▸ WHAT TO DO:
Copy all entries verbatim and keep any pictures out of the copy.

▸ TASK DATA:
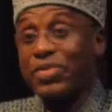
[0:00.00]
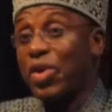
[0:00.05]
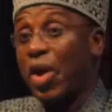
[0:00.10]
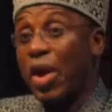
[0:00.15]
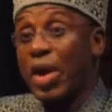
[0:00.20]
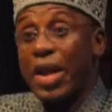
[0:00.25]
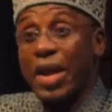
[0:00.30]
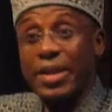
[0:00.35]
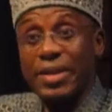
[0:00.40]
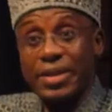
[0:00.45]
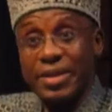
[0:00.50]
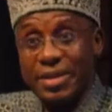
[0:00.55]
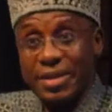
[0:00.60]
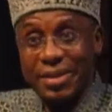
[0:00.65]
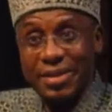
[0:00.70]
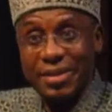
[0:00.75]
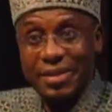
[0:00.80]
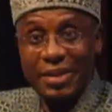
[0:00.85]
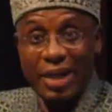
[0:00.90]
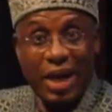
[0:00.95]
toilets.
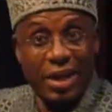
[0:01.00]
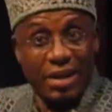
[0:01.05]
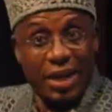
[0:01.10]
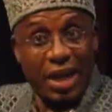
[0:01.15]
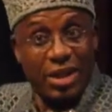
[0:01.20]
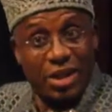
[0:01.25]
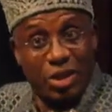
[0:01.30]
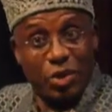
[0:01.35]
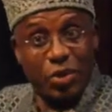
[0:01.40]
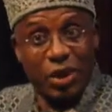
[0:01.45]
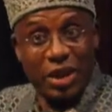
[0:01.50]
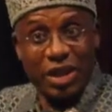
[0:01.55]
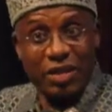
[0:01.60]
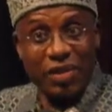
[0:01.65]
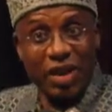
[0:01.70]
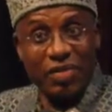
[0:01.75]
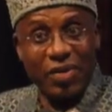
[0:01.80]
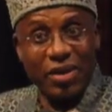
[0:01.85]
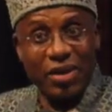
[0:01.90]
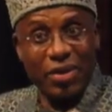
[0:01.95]
That's the
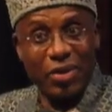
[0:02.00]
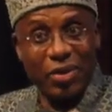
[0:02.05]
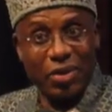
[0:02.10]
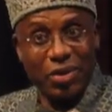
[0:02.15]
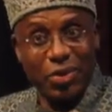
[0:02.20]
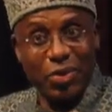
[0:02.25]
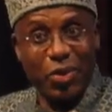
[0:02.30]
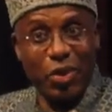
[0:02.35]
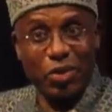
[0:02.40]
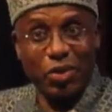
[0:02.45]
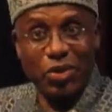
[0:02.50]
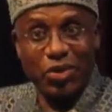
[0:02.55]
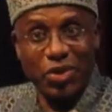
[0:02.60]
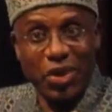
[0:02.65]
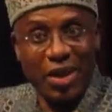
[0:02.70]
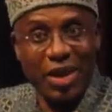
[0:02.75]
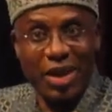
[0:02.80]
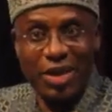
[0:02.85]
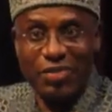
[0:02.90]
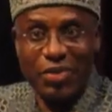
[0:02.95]
2,500. You go to
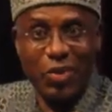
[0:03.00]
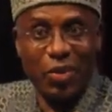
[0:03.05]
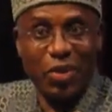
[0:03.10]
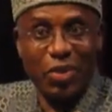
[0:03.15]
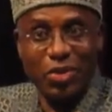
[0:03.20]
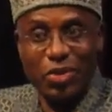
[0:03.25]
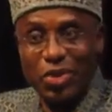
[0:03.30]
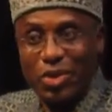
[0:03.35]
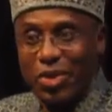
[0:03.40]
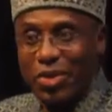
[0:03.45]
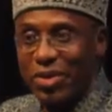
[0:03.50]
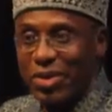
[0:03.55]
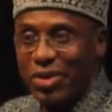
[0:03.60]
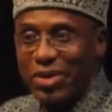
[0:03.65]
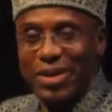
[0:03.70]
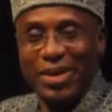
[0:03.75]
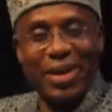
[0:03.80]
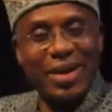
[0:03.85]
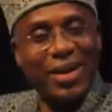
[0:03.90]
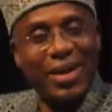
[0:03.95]
toilets if you want to.
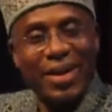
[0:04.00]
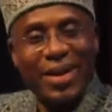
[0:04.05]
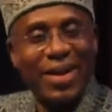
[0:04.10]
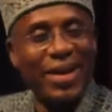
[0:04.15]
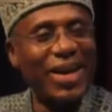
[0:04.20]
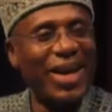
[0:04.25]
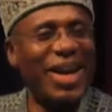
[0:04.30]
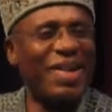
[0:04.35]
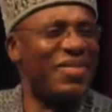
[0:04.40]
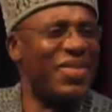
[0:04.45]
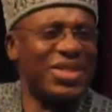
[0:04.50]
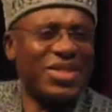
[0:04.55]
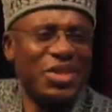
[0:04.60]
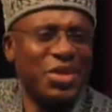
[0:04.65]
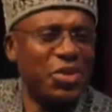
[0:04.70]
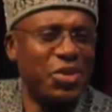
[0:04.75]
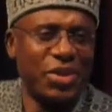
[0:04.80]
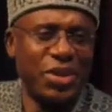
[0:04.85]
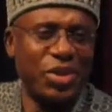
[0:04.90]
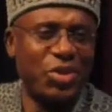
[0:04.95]
Everything
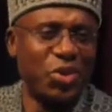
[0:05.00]
you need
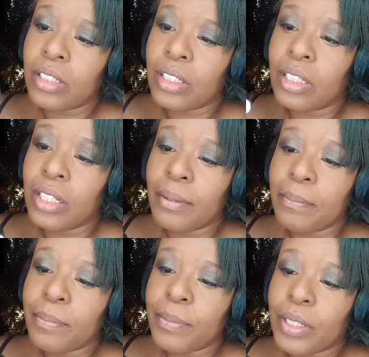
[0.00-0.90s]

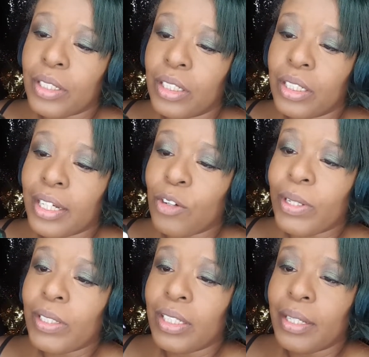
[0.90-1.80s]

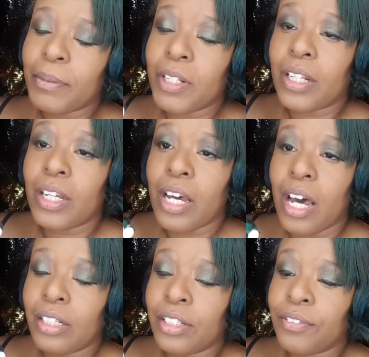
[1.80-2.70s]
liquid lip
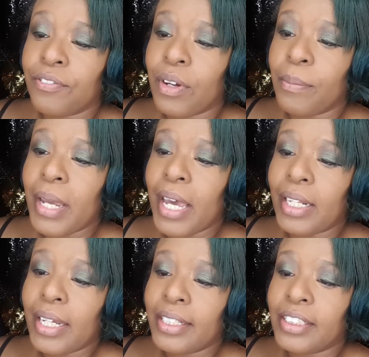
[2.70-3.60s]
color from
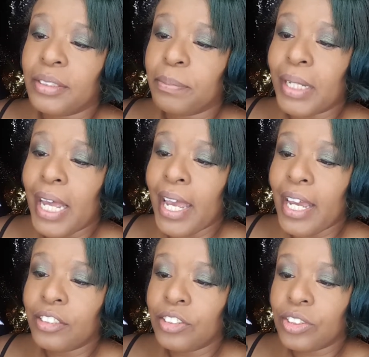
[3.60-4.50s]
LA
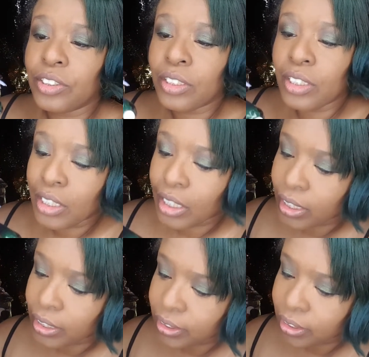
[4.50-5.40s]
Splash,
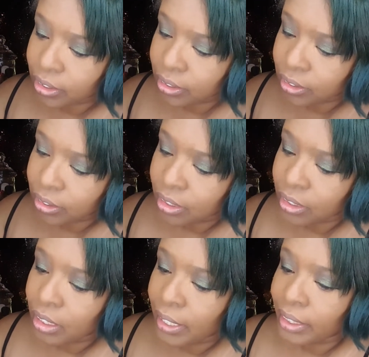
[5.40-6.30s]
and this is
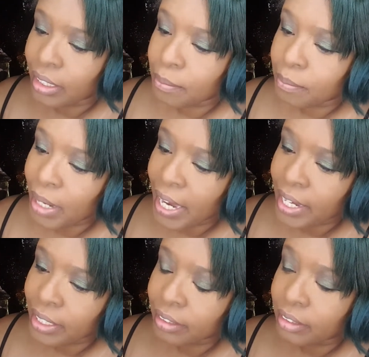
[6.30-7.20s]
like the
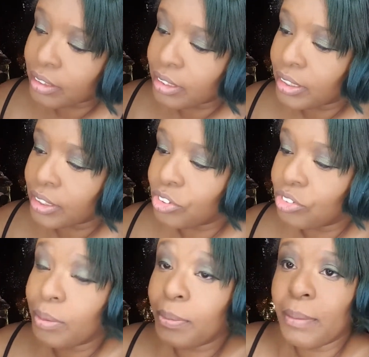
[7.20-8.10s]
matte,
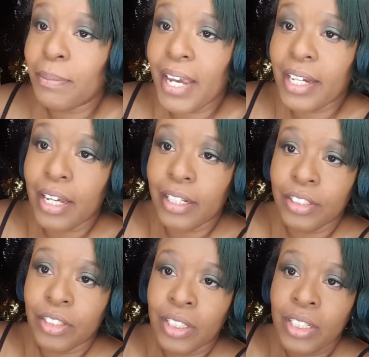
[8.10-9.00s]
extremely matte
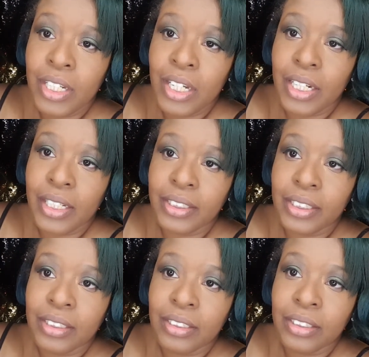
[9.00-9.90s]
color, and this
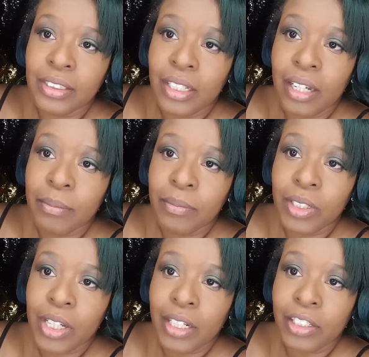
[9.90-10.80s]
is
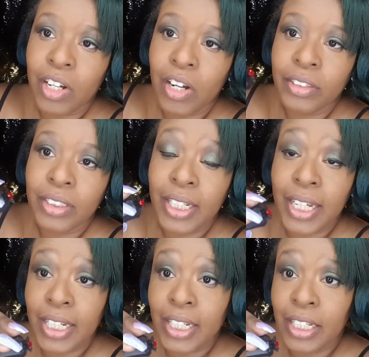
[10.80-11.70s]
the color called
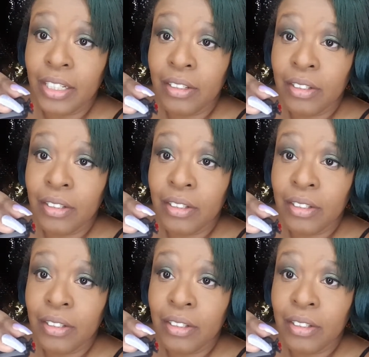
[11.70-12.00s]
Nagini.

▸ SOLUTION:
[0:00.00]
[0:00.05]
[0:00.10]
[0:00.15]
[0:00.20]
[0:00.25]
[0:00.30]
[0:00.35]
[0:00.40]
[0:00.45]
[0:00.50]
[0:00.55]
[0:00.60]
[0:00.65]
[0:00.70]
[0:00.75]
[0:00.80]
[0:00.85]
[0:00.90]
[0:00.95]
toilets.
[0:01.00]
[0:01.05]
[0:01.10]
[0:01.15]
[0:01.20]
[0:01.25]
[0:01.30]
[0:01.35]
[0:01.40]
[0:01.45]
[0:01.50]
[0:01.55]
[0:01.60]
[0:01.65]
[0:01.70]
[0:01.75]
[0:01.80]
[0:01.85]
[0:01.90]
[0:01.95]
That's the
[0:02.00]
[0:02.05]
[0:02.10]
[0:02.15]
[0:02.20]
[0:02.25]
[0:02.30]
[0:02.35]
[0:02.40]
[0:02.45]
[0:02.50]
[0:02.55]
[0:02.60]
[0:02.65]
[0:02.70]
[0:02.75]
[0:02.80]
[0:02.85]
[0:02.90]
[0:02.95]
2,500. You go to
[0:03.00]
[0:03.05]
[0:03.10]
[0:03.15]
[0:03.20]
[0:03.25]
[0:03.30]
[0:03.35]
[0:03.40]
[0:03.45]
[0:03.50]
[0:03.55]
[0:03.60]
[0:03.65]
[0:03.70]
[0:03.75]
[0:03.80]
[0:03.85]
[0:03.90]
[0:03.95]
toilets if you want to.
[0:04.00]
[0:04.05]
[0:04.10]
[0:04.15]
[0:04.20]
[0:04.25]
[0:04.30]
[0:04.35]
[0:04.40]
[0:04.45]
[0:04.50]
[0:04.55]
[0:04.60]
[0:04.65]
[0:04.70]
[0:04.75]
[0:04.80]
[0:04.85]
[0:04.90]
[0:04.95]
Everything
[0:05.00]
you need
[0.00-0.90s]

[0.90-1.80s]

[1.80-2.70s]
liquid lip
[2.70-3.60s]
color from
[3.60-4.50s]
LA
[4.50-5.40s]
Splash,
[5.40-6.30s]
and this is
[6.30-7.20s]
like the
[7.20-8.10s]
matte,
[8.10-9.00s]
extremely matte
[9.00-9.90s]
color, and this
[9.90-10.80s]
is
[10.80-11.70s]
the color called
[11.70-12.00s]
Nagini.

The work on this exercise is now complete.